**TASK DATA:**
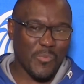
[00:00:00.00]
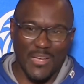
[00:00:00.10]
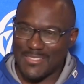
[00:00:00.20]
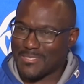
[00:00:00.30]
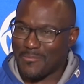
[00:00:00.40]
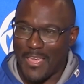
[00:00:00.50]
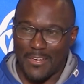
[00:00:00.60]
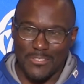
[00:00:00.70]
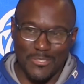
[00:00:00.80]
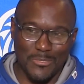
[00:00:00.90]
positive
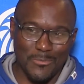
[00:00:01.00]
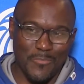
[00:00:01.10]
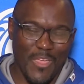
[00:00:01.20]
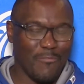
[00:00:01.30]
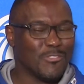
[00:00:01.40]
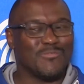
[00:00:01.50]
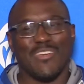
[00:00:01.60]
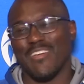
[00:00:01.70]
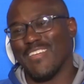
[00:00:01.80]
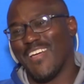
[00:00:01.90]
attitude and was
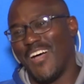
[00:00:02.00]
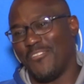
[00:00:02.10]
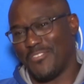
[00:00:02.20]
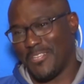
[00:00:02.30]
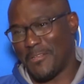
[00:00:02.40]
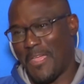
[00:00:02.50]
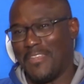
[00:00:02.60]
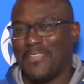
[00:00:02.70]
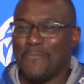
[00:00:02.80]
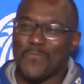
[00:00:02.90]
very confident,
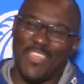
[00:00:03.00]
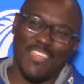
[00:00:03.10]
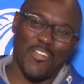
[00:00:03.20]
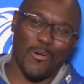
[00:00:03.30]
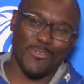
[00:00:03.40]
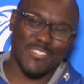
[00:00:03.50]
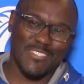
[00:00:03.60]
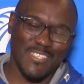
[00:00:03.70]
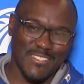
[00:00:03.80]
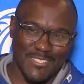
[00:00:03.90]
and he'd always
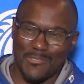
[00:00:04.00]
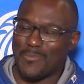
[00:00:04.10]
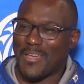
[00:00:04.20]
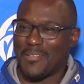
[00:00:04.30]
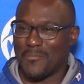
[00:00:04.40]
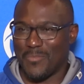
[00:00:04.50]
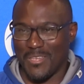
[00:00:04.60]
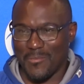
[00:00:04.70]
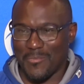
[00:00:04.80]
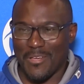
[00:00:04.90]
tease us about him
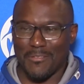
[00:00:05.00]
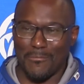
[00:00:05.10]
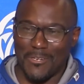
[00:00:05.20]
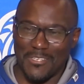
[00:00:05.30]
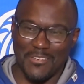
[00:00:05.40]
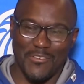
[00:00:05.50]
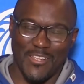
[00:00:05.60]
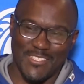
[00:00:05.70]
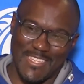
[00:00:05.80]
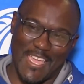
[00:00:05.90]
being probably one of the
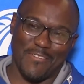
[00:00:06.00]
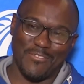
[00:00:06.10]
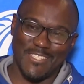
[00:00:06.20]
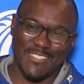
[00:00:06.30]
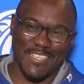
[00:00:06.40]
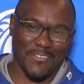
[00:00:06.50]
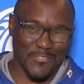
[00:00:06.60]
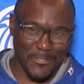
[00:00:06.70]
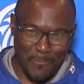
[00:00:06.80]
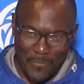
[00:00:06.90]
greatest athletes
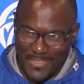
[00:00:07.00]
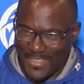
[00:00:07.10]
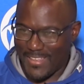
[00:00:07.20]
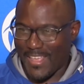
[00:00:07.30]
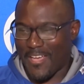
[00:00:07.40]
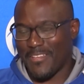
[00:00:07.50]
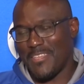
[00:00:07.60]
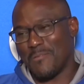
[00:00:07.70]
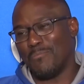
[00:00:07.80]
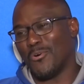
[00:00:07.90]
ever, and how
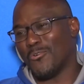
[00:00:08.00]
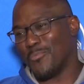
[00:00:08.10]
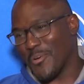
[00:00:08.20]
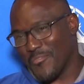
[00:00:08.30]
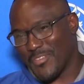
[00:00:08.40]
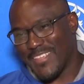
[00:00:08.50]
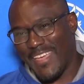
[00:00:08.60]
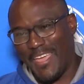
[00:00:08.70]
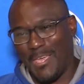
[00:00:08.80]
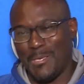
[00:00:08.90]
he had bowled perfect
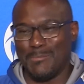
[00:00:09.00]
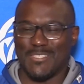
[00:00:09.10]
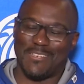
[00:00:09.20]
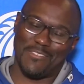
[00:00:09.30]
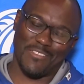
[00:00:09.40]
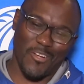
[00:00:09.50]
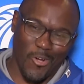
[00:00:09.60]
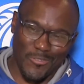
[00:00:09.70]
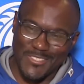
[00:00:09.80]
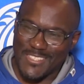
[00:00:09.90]
games, and his
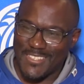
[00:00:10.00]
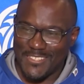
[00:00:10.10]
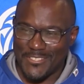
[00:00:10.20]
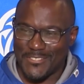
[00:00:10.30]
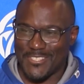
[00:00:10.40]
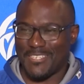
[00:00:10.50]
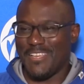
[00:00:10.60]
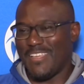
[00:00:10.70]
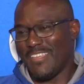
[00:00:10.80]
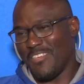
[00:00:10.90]
golf skills and
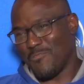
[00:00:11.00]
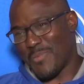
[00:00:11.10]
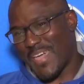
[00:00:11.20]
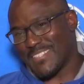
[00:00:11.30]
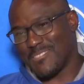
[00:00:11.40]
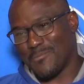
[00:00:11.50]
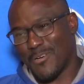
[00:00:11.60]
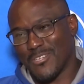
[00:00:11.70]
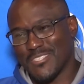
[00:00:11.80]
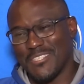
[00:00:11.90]
his
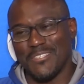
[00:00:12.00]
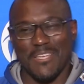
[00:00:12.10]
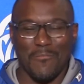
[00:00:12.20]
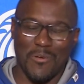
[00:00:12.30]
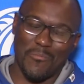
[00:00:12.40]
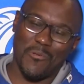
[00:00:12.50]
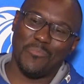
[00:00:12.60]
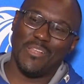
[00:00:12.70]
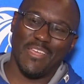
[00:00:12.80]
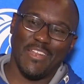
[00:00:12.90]
basketball skills. I remember him
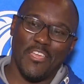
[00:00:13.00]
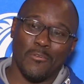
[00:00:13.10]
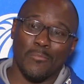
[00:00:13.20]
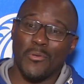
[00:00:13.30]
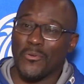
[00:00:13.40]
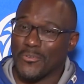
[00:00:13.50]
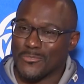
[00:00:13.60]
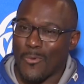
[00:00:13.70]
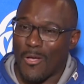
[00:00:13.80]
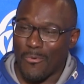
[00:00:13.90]
playing
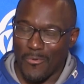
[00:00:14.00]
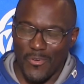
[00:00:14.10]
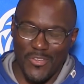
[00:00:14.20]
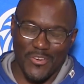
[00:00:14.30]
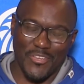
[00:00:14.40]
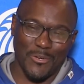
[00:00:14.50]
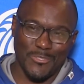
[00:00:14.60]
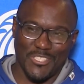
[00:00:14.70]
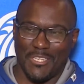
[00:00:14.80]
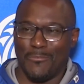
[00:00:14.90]
intramurals while we were here
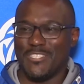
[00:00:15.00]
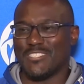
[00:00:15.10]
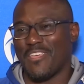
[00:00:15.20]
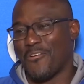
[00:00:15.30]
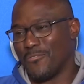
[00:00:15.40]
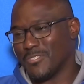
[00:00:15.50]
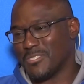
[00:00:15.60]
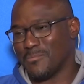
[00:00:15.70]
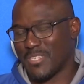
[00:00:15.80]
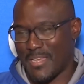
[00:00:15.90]
coaching, and we'd stay over
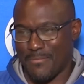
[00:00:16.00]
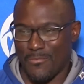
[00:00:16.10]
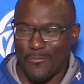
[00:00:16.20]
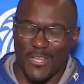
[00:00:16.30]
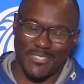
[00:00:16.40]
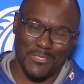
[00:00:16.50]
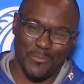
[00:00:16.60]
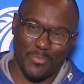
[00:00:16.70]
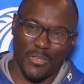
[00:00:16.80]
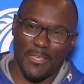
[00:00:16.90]
sometimes and watch
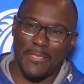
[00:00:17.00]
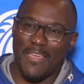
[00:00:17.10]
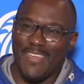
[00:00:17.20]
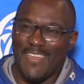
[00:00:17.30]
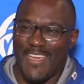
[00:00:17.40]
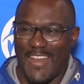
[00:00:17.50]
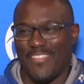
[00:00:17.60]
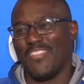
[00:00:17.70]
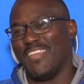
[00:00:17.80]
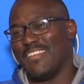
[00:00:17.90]
them play. And
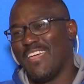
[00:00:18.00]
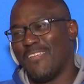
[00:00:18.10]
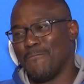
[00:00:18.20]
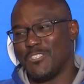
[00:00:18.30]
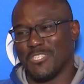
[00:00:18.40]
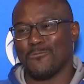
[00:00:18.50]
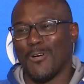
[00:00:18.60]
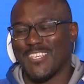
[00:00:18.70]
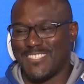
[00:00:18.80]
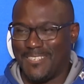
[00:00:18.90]
I think that just
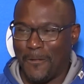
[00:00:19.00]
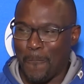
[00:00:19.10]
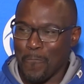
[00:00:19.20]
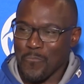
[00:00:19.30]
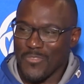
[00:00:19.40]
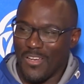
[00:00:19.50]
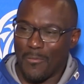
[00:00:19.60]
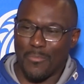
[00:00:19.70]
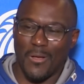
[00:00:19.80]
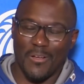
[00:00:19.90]
watching a
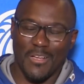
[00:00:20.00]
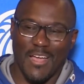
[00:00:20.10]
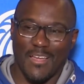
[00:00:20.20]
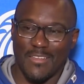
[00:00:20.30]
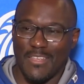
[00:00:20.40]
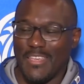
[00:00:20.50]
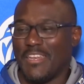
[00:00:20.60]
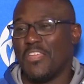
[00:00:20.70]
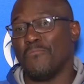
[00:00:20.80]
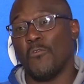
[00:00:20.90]
colleague,
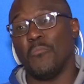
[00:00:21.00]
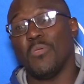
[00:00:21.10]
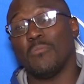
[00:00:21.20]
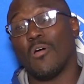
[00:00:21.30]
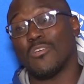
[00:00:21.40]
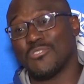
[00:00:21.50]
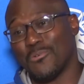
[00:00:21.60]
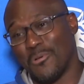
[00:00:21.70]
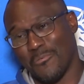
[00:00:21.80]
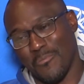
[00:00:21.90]
and then what people
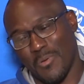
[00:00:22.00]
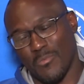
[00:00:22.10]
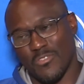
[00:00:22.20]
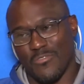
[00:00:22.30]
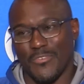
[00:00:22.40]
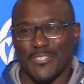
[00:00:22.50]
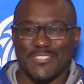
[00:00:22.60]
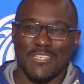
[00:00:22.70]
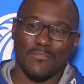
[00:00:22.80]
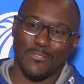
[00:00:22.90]
also don't remember is the
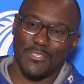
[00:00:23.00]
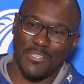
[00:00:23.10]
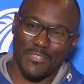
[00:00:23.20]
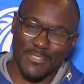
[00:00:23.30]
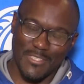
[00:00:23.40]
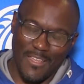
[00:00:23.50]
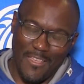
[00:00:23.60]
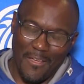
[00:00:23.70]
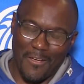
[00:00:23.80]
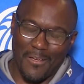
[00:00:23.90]
first several years,
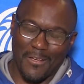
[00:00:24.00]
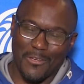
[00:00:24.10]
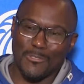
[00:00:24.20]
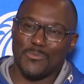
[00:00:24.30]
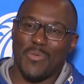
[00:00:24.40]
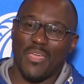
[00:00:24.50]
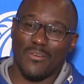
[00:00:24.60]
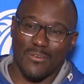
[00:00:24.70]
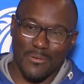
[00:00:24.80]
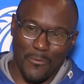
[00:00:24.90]
Coach
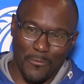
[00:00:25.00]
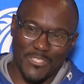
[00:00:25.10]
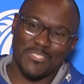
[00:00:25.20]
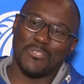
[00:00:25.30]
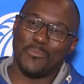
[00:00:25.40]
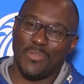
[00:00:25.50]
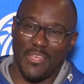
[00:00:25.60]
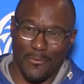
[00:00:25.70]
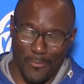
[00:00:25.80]
Maynor was still playing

**PROMPT:**
Above are records with pictures. Reproduce exactly only the lines from the line with "[00:00:09.90]" through the line with "[00:00:21.40]", both ends included, and leave the pictures out.

**SOLUTION TO THE EXERCISE:**
[00:00:09.90]
games, and his
[00:00:10.00]
[00:00:10.10]
[00:00:10.20]
[00:00:10.30]
[00:00:10.40]
[00:00:10.50]
[00:00:10.60]
[00:00:10.70]
[00:00:10.80]
[00:00:10.90]
golf skills and
[00:00:11.00]
[00:00:11.10]
[00:00:11.20]
[00:00:11.30]
[00:00:11.40]
[00:00:11.50]
[00:00:11.60]
[00:00:11.70]
[00:00:11.80]
[00:00:11.90]
his
[00:00:12.00]
[00:00:12.10]
[00:00:12.20]
[00:00:12.30]
[00:00:12.40]
[00:00:12.50]
[00:00:12.60]
[00:00:12.70]
[00:00:12.80]
[00:00:12.90]
basketball skills. I remember him
[00:00:13.00]
[00:00:13.10]
[00:00:13.20]
[00:00:13.30]
[00:00:13.40]
[00:00:13.50]
[00:00:13.60]
[00:00:13.70]
[00:00:13.80]
[00:00:13.90]
playing
[00:00:14.00]
[00:00:14.10]
[00:00:14.20]
[00:00:14.30]
[00:00:14.40]
[00:00:14.50]
[00:00:14.60]
[00:00:14.70]
[00:00:14.80]
[00:00:14.90]
intramurals while we were here
[00:00:15.00]
[00:00:15.10]
[00:00:15.20]
[00:00:15.30]
[00:00:15.40]
[00:00:15.50]
[00:00:15.60]
[00:00:15.70]
[00:00:15.80]
[00:00:15.90]
coaching, and we'd stay over
[00:00:16.00]
[00:00:16.10]
[00:00:16.20]
[00:00:16.30]
[00:00:16.40]
[00:00:16.50]
[00:00:16.60]
[00:00:16.70]
[00:00:16.80]
[00:00:16.90]
sometimes and watch
[00:00:17.00]
[00:00:17.10]
[00:00:17.20]
[00:00:17.30]
[00:00:17.40]
[00:00:17.50]
[00:00:17.60]
[00:00:17.70]
[00:00:17.80]
[00:00:17.90]
them play. And
[00:00:18.00]
[00:00:18.10]
[00:00:18.20]
[00:00:18.30]
[00:00:18.40]
[00:00:18.50]
[00:00:18.60]
[00:00:18.70]
[00:00:18.80]
[00:00:18.90]
I think that just
[00:00:19.00]
[00:00:19.10]
[00:00:19.20]
[00:00:19.30]
[00:00:19.40]
[00:00:19.50]
[00:00:19.60]
[00:00:19.70]
[00:00:19.80]
[00:00:19.90]
watching a
[00:00:20.00]
[00:00:20.10]
[00:00:20.20]
[00:00:20.30]
[00:00:20.40]
[00:00:20.50]
[00:00:20.60]
[00:00:20.70]
[00:00:20.80]
[00:00:20.90]
colleague,
[00:00:21.00]
[00:00:21.10]
[00:00:21.20]
[00:00:21.30]
[00:00:21.40]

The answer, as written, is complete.